Evaluation of Fe and Mn co-doped layered perovskite PrBaCo2/3Fe2/3Mn1/2O5+δ as a novel cathode for intermediate-temperature solid-oxide fuel cell

Abstract

A B-site cation-deficient double-perovskite oxide, PrBaCo2/3Fe2/3Mn1/2O5+δ (PBCFM2), was successfully synthesized by a sol-gel method and systematically investigated as an efficient cathode for IT-SOFC. The PBCFM2 exhibits good thermally stability and broad chemical compatibility at high temperature.
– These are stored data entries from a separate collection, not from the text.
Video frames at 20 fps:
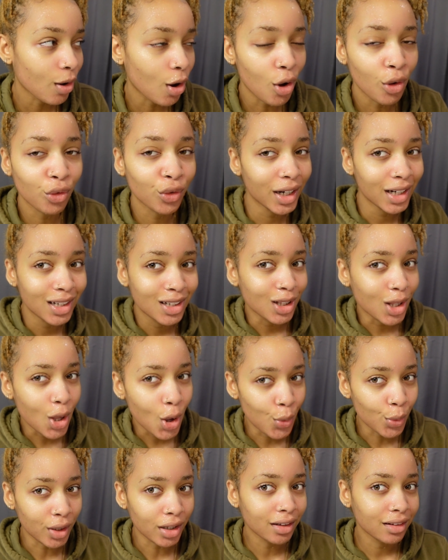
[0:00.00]
Already
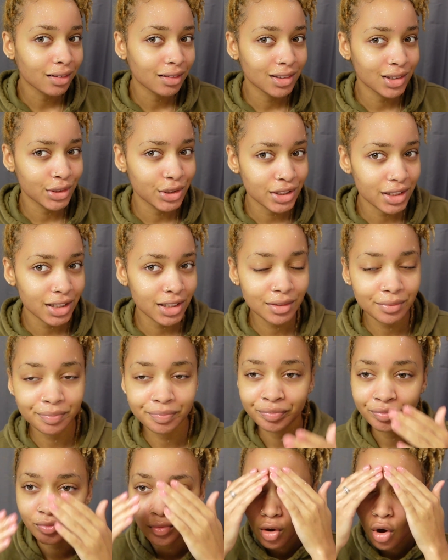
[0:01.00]
glowing, you see?
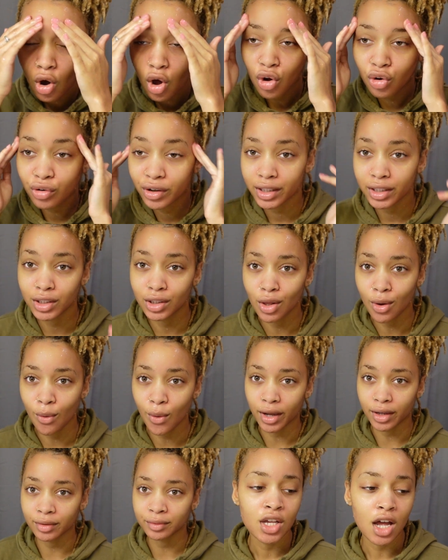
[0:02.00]
Already
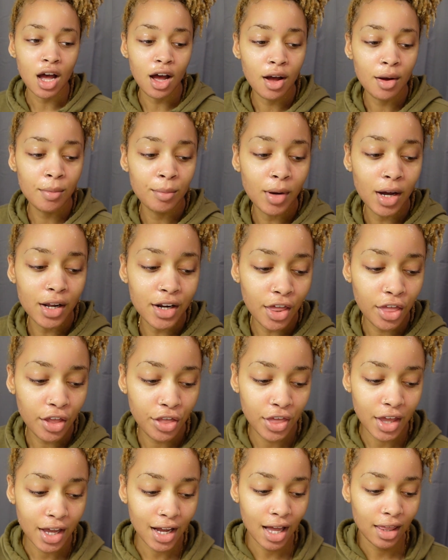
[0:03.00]
glowing. Another
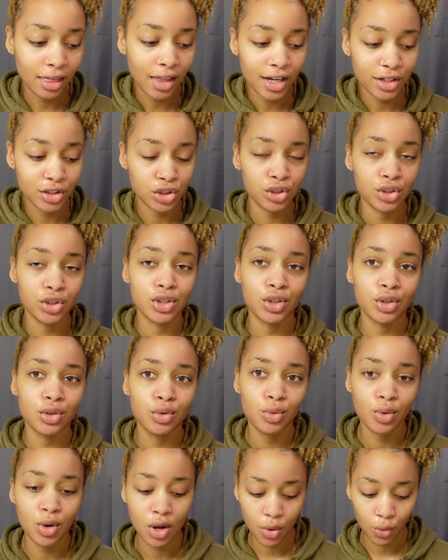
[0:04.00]
thing I like to
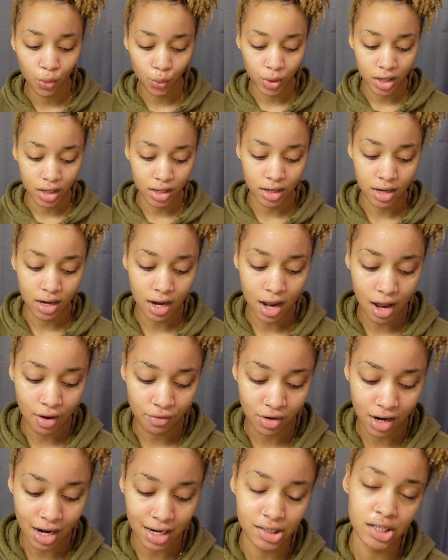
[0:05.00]
do
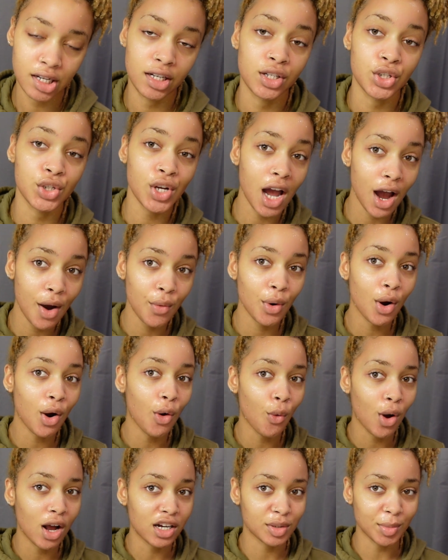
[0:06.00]
whenever I take a shower
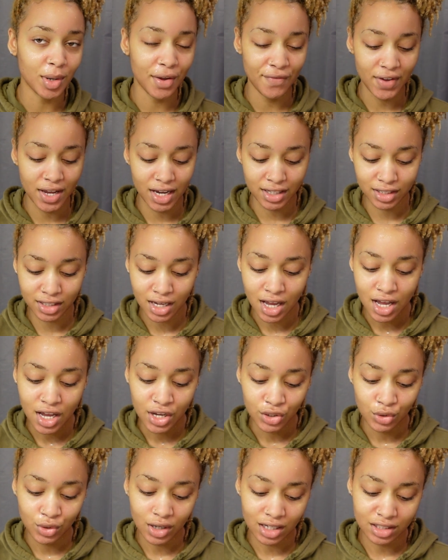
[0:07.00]
or wash my face,
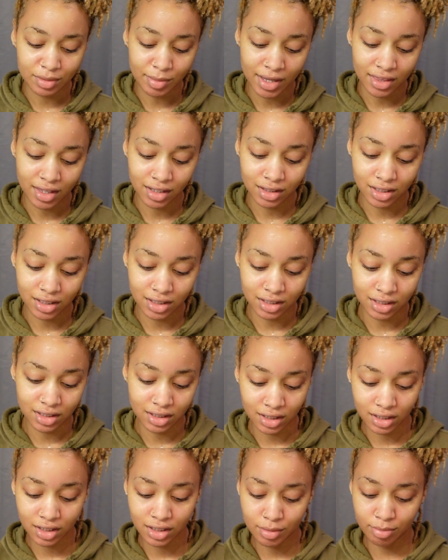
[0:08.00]
you guys might think this is
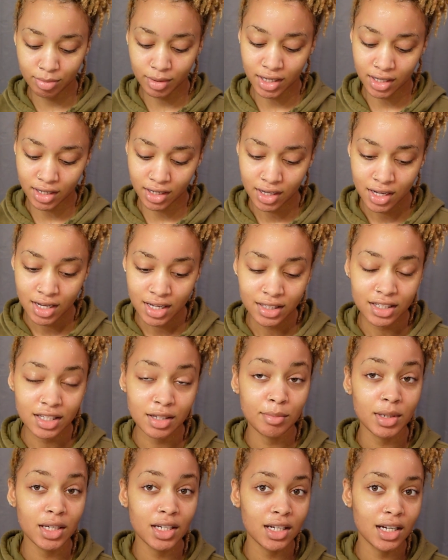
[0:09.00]
silly, but to
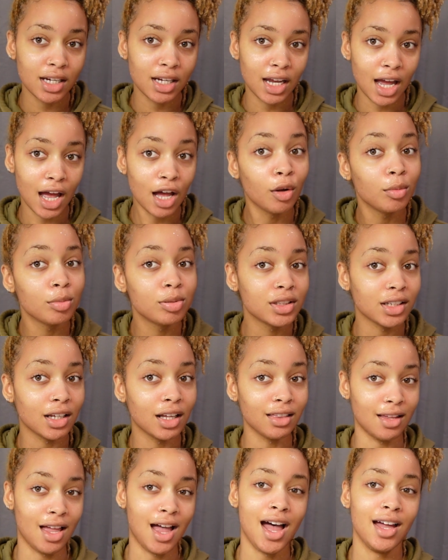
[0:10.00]
me it helps a
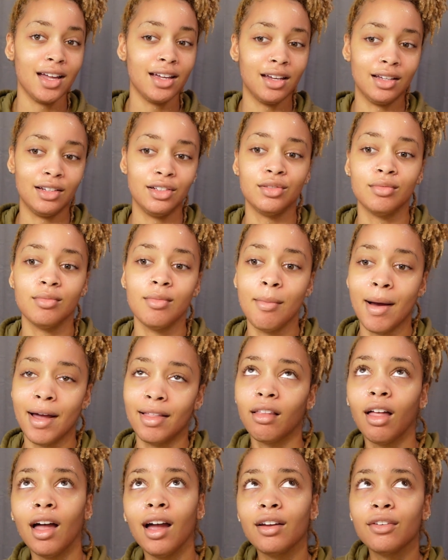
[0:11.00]
lot in my
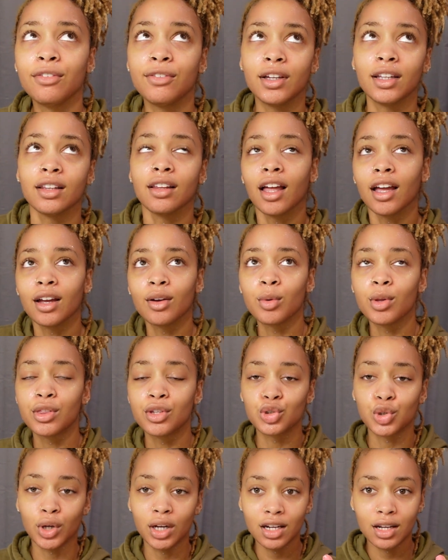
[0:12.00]
life and like with
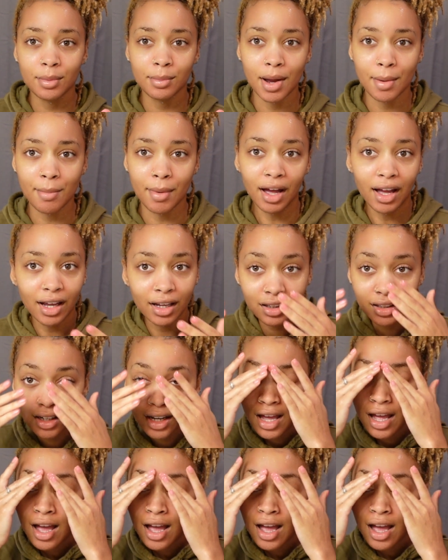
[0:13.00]
training my mind.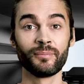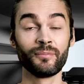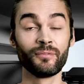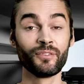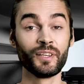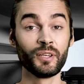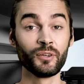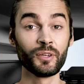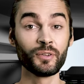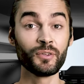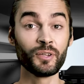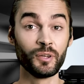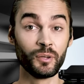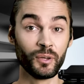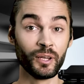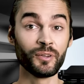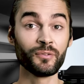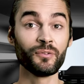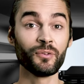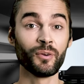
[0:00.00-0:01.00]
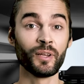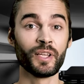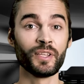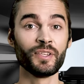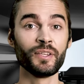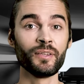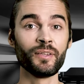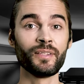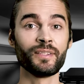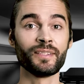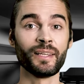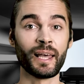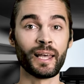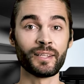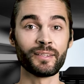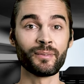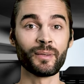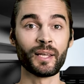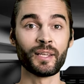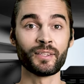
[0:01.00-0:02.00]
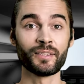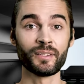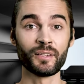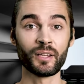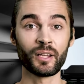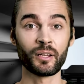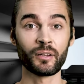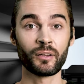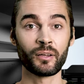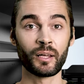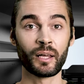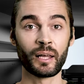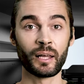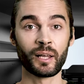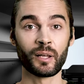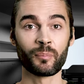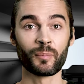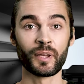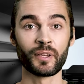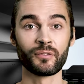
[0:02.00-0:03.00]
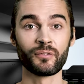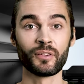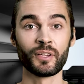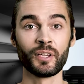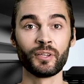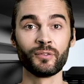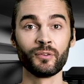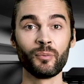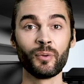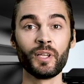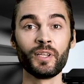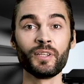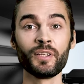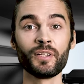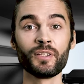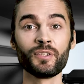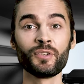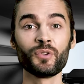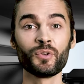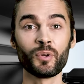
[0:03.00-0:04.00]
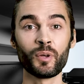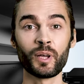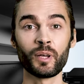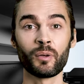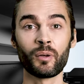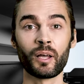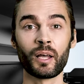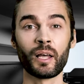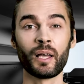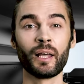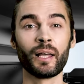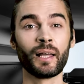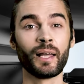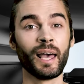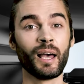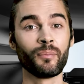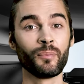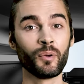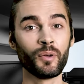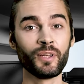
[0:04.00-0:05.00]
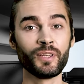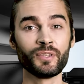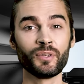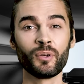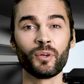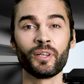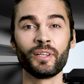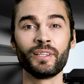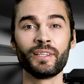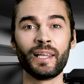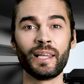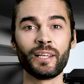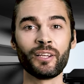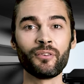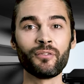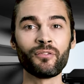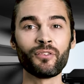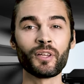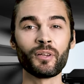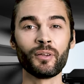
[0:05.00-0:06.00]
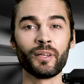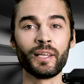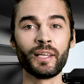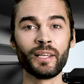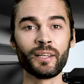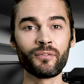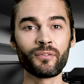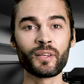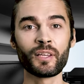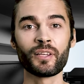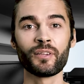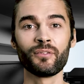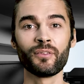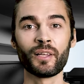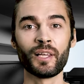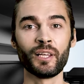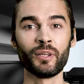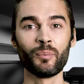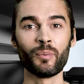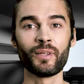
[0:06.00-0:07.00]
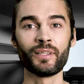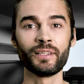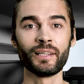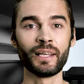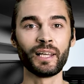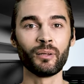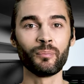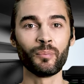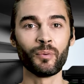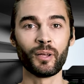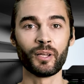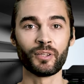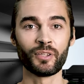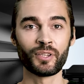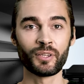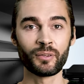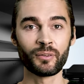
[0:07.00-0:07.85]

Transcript: Very little information besides that is known, but if the information is true, Apple is going to take a very innovative and risky approach.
Appropriate substitution of Mn and Fe for Co dramatically decreases the thermal expansion coefficient (TEC) from 21.5 × 10–6 K–1 for PrBaCo2O5+δ to 17.8 × 10–6 K–1 to PBCFM2 at a temperature range of 30–1000 °C. The temperature dependence of conductivity of the PBCFM2 was tested from 300 °C to 850 °C and then confirmed using the p-type small-polaron transport mode. The maximum conductivity value was 72 S cm–1 at 600 °C. When using 300 µm of Sm0.2Ce0.8O1.9 (SDC) as an electrolyte, the area specific resistance (ASR) and peak power density values were 0.028 Ω cm2 and 588 mV cm–2 at 800 °C, respectively. The activity and performance of the PBCFM2 cathode are further improved by impregnation with nano-sized SDC particles. The composite cathode with two times impregnation provided the optimal nano-scale SDC loading and microstructure where the ASR and peak power densities were 0.023 Ω cm2 and 621 mV cm–2 at 800 °C, respectively. Our preliminary results lead us to propose that PBCFM and its composite cathodes are good candidate cathodes for IT-SOFC.